Una imagen familiar, entre muchas posibles. Con Pedro, su
mujer Ele y sus tres hijos, en Montequinto, Sevilla, octubre de 2018
Cualquier cálculo humano debe contar con los
límites de lo posible; es decir, con el hecho de que la realidad tiene límites perentorios,
ya impuestos por la naturaleza o ya por condicionantes más turbios, que no es
posible sobrepasar. Son límites que en algunos momentos y circunstancias se
precipitan de forma inesperada hasta resultar asfixiantes, como le ocurre a un
niño que cae en una grieta profunda del terreno, o a la mujer que se tropieza advertida
o inadvertidamente con un psicópata en un lugar solitario. En otras ocasiones
la realidad nos ofrece una cara más benévola, y se diría que sus límites se ensanchan,
se colorean e incluso se hacen transparentes, como si el límite de lo posible
fuera el cielo y no el techo de cristal que nos separa sin remedio ─de momento
al menos─ de esa disponibilidad absoluta que anhelamos, de la vida y de sus circunstancias.

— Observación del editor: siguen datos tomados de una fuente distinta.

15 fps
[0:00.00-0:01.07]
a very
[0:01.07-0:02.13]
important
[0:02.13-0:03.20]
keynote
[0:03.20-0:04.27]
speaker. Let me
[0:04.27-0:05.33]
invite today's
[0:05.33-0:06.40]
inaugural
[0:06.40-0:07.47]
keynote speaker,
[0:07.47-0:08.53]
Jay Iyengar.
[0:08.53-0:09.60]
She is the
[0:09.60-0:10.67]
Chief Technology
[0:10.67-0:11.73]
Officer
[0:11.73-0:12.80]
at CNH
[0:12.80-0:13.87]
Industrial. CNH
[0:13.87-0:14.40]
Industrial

Ayer los límites no traspasables de la realidad
nos llegaron como un mordisco feroz. Nos dejó mi sobrino Pedro, y fue una
despedida dolorosa, por más que hubiera sido anticipada de forma rigurosa por el
pronóstico de la ciencia y por la envoltura amable de unos cuidados paliativos.

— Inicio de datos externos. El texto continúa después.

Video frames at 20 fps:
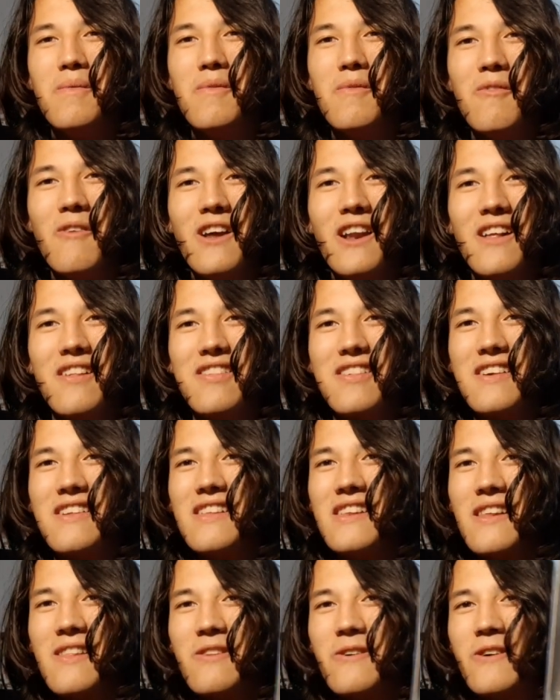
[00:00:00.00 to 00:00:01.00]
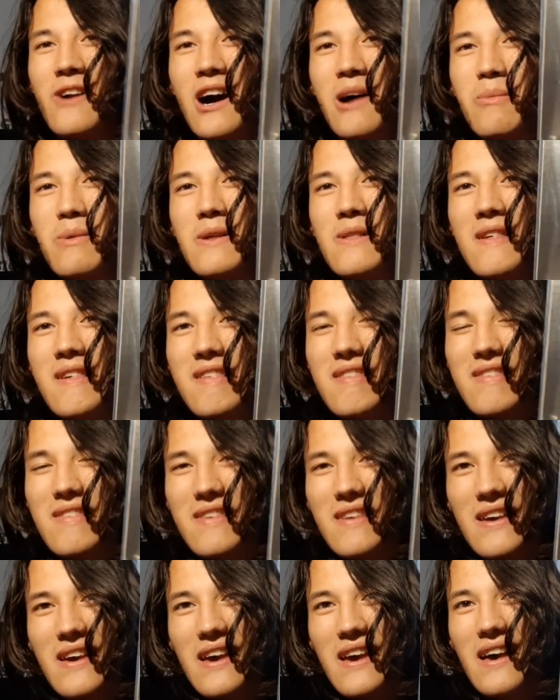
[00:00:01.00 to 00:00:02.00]
when I'll see another copy of this,
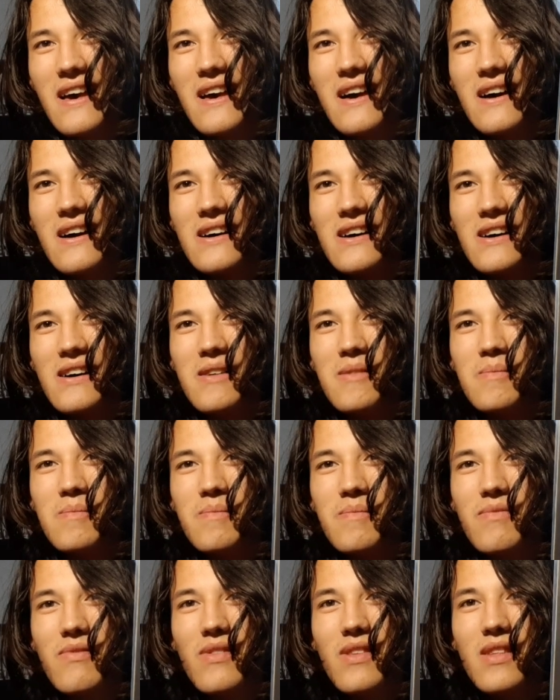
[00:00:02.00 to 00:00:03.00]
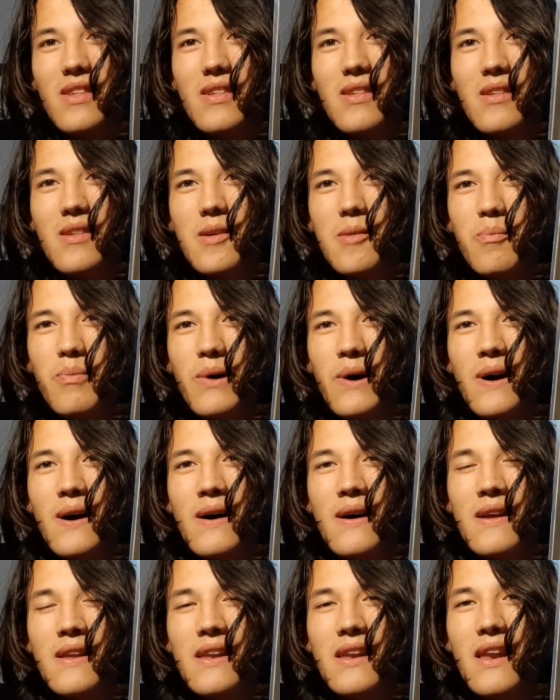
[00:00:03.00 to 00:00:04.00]

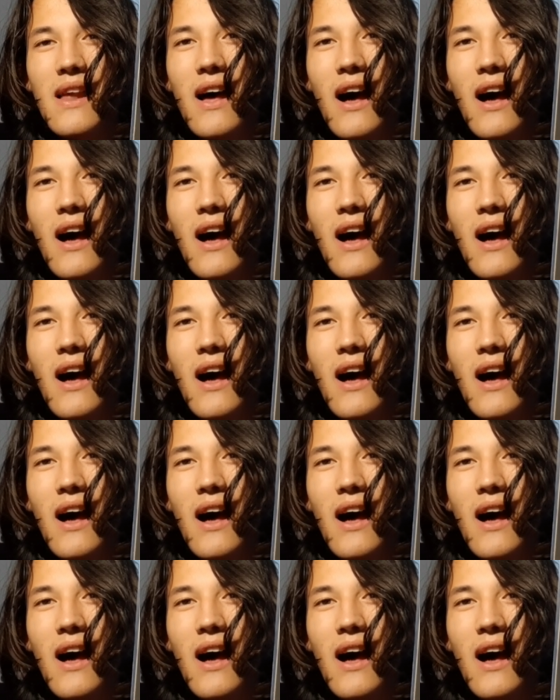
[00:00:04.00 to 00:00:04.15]
but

Pedro nos dejó en Sevilla, como antes mi amigo
Javier Aristu, como antes aún mi hermano Juan. Los tres del mismo mal, de ese límite
infranqueable al que no podemos culpar de nada porque nuestra muerte está
inserta desde el mismo nacimiento en nuestro cuerpo, en nuestro ADN, en la
fragilidad del barro con el que hemos sido amasados.